### TASK GOAL
The lines to reproduce from the material below are those from the one containing "[00:00:07.00 to 00:00:08.00]" through the one containing "[00:00:17.00 to 00:00:18.00]", both included; write them out exactly and add nothing.

### MATERIAL SUPPLIED
= Beginning of Section =

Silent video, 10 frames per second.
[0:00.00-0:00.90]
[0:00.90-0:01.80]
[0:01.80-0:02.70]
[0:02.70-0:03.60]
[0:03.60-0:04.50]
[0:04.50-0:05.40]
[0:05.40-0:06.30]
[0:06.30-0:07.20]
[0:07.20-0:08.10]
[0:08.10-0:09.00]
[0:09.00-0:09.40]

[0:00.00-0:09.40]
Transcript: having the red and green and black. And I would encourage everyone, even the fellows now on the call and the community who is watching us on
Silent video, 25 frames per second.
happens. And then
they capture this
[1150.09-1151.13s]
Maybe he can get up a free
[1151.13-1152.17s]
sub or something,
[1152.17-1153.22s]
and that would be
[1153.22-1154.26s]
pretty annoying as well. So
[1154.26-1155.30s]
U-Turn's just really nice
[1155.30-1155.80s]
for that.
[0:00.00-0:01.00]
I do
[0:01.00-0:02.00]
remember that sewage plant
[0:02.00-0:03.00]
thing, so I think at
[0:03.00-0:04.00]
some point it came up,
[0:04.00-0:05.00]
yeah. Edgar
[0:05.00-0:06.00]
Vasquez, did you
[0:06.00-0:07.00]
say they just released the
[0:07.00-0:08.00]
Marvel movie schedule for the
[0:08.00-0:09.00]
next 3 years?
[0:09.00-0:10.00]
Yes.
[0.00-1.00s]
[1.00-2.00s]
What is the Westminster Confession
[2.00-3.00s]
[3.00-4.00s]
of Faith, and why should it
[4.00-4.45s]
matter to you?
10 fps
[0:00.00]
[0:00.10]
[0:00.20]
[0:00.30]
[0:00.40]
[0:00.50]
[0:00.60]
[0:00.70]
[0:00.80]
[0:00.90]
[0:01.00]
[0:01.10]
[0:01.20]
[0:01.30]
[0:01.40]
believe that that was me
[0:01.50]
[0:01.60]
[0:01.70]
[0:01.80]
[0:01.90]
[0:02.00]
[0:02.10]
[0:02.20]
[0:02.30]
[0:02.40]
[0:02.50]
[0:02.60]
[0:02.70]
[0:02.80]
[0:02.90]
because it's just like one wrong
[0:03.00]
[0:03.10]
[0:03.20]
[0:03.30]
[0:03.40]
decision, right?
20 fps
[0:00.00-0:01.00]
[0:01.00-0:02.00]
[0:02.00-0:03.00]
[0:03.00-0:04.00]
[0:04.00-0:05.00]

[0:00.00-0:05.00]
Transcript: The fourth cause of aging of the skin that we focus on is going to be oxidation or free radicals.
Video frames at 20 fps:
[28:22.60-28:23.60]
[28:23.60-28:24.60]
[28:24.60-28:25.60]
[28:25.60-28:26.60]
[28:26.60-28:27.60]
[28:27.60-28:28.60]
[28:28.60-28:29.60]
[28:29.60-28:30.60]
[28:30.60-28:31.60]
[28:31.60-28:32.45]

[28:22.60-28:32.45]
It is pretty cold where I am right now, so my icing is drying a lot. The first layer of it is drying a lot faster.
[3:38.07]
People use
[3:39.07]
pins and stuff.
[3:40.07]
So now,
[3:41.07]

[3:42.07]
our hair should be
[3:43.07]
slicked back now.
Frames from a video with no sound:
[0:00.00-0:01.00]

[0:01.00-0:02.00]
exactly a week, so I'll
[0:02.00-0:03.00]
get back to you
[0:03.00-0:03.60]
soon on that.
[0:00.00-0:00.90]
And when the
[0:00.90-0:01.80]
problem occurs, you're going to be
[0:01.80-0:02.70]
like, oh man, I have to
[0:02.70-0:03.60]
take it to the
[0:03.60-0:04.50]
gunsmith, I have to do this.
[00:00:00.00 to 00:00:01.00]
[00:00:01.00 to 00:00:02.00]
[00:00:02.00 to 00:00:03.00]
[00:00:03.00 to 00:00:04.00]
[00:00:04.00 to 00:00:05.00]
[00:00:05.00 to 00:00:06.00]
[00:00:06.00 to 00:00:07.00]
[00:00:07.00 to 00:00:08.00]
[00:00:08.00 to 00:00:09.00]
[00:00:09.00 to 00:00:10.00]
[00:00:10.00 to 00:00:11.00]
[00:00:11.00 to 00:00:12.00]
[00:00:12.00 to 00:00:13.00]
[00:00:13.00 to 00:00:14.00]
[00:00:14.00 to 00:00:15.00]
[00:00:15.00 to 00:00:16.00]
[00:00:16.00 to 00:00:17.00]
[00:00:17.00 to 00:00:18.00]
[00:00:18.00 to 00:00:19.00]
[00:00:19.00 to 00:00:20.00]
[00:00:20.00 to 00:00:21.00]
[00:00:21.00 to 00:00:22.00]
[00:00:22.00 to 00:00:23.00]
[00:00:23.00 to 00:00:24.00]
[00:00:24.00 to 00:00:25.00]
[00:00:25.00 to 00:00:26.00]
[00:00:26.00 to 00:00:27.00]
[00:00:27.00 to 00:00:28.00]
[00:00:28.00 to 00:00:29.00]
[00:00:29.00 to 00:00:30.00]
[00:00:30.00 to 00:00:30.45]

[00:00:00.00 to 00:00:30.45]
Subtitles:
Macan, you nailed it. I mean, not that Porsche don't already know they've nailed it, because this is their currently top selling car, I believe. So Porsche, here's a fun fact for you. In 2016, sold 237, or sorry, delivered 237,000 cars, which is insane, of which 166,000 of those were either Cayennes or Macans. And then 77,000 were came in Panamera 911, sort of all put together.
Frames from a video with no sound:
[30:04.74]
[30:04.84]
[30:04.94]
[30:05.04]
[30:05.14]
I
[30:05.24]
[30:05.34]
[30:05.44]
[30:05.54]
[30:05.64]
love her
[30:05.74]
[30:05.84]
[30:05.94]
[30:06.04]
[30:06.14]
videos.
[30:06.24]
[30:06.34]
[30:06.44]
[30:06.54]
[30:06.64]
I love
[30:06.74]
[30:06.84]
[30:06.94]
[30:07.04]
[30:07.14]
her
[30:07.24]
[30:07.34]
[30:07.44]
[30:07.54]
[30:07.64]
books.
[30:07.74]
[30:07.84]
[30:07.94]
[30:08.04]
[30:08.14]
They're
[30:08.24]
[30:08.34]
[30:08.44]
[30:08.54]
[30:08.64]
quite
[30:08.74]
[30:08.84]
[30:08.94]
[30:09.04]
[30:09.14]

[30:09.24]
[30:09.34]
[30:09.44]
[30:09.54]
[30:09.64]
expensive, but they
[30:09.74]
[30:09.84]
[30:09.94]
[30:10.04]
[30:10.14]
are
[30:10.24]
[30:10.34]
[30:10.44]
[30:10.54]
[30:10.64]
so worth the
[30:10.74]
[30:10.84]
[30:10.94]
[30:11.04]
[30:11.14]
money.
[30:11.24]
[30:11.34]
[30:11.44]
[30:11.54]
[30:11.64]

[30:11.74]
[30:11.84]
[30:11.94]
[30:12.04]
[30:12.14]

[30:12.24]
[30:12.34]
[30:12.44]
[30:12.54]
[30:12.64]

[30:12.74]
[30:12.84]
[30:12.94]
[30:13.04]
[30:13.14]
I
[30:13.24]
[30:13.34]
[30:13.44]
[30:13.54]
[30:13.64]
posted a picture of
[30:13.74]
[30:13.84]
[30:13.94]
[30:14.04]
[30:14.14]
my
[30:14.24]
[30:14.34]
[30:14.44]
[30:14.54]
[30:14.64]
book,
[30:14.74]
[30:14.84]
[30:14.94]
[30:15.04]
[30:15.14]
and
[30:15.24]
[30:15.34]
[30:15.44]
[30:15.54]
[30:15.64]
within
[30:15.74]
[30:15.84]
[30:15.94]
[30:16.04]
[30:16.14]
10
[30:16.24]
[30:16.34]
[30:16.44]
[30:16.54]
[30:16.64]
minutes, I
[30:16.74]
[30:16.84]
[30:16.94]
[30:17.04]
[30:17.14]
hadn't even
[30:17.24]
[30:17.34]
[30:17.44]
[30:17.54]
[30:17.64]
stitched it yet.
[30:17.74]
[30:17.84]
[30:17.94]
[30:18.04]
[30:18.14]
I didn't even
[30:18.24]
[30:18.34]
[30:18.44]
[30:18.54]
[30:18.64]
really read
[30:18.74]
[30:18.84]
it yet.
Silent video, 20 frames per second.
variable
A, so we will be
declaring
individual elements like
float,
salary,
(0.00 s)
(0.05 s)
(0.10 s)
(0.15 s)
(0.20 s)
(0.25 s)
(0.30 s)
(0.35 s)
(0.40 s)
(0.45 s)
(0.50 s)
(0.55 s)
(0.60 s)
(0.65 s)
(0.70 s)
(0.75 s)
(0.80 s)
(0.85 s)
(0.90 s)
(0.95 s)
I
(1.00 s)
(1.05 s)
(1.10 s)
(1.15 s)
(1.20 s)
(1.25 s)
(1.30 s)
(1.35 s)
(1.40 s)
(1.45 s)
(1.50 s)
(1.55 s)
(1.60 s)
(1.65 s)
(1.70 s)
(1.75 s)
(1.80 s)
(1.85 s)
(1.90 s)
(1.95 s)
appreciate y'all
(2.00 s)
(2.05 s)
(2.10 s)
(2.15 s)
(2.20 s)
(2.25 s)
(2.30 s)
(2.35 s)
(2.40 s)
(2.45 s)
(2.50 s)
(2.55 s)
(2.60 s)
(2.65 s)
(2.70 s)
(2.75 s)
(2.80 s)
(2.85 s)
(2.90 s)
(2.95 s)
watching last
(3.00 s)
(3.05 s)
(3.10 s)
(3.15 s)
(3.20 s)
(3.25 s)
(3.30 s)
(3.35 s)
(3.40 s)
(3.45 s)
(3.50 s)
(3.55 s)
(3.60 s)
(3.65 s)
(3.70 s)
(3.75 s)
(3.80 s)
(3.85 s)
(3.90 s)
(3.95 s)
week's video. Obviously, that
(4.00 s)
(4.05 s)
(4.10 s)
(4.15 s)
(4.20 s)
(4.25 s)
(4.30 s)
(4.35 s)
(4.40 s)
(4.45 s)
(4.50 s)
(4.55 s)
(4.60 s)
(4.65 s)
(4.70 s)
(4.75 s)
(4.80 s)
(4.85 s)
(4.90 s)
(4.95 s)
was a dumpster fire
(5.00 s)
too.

= End of Section =

### TASK RESPONSE
[00:00:07.00 to 00:00:08.00]
[00:00:08.00 to 00:00:09.00]
[00:00:09.00 to 00:00:10.00]
[00:00:10.00 to 00:00:11.00]
[00:00:11.00 to 00:00:12.00]
[00:00:12.00 to 00:00:13.00]
[00:00:13.00 to 00:00:14.00]
[00:00:14.00 to 00:00:15.00]
[00:00:15.00 to 00:00:16.00]
[00:00:16.00 to 00:00:17.00]
[00:00:17.00 to 00:00:18.00]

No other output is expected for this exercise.